Tuesday, February 22, 2011

Kindred - SubtractiveLAD













Kindred

SubtractiveLAD
n5MD Records.

SCQ Rating: 71%

Following Stephen Hummel’s output as SubtractiveLAD is almost like taking a part-time job; it has a fixed presence in your life but you’re never quite sure where it’s heading. Sure, releasing seven records in seven years has allowed Hummel to passively expand upon (and in some cases refine) his emotive, electronic compositions, but each turn of his metronomic productivity has further subdued its reception. Entering into 2011, the announcement of a new SubtractiveLAD record could easily be translated as routine, representing a necessary glue to hold n5MD’s more anticipated releases in place.

As surely as its five massive songs debunk the appearance of an EP, Kindred also levels our middling expectations. Few tracks this year will shake one out of their assumptions quite like ‘The Available Light’, which opens with futuristic sweeps and distant chorals before escalating into a full-blown Kosmisch freak-out. ‘Hesperus Is Phosphorus’ takes a less bipolar approach, establishing serene atmospheres and then trespassing them with undulating Oneohtrix Point Never-styled noodling.

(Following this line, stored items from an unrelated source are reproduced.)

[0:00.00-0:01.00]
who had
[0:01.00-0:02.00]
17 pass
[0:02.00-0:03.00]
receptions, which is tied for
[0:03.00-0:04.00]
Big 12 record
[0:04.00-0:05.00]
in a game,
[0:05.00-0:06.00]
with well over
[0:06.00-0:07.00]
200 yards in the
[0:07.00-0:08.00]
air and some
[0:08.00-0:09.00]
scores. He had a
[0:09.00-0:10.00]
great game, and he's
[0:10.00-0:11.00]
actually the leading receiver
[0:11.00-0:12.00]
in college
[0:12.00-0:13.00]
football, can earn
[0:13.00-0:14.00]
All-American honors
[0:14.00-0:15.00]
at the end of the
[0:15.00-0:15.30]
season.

These first two tracks, which could be EPs unto themselves, set the progressive, unwieldy tone of Kindred. The LP’s latter half finds Hummel employing the same adventurous spirit to compact arrangements (and by compact, I mean eight minutes instead of twenty-two). Nowhere is SubtractiveLAD’s peculiar direction more earnest, creepy and successful as when ‘Hello, Goodbye’ veers from its laid-back acoustics into a space-disco abyss.

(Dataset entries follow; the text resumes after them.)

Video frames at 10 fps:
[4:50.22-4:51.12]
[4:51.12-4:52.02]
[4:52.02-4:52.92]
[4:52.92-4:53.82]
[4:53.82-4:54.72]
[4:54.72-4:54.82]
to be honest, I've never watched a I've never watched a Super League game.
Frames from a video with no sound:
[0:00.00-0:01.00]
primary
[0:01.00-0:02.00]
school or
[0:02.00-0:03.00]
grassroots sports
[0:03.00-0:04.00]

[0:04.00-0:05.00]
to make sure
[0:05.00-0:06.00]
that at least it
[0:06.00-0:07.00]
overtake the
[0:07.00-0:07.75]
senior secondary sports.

These new songs operate like video-game narratives, growing from sterile repetitions to epic, arpeggio-stacked crescendos. Heady, uncompromising; SubtractiveLAD’s work has rarely afforded so many risks and rewarded so many backhanded accolades. If Kindred’s transformative fireworks lack the immediacy to grab new listeners, it should at least bolster SubtractiveLAD’s rank and reputation as one of n5MD’s most consistent mainstays.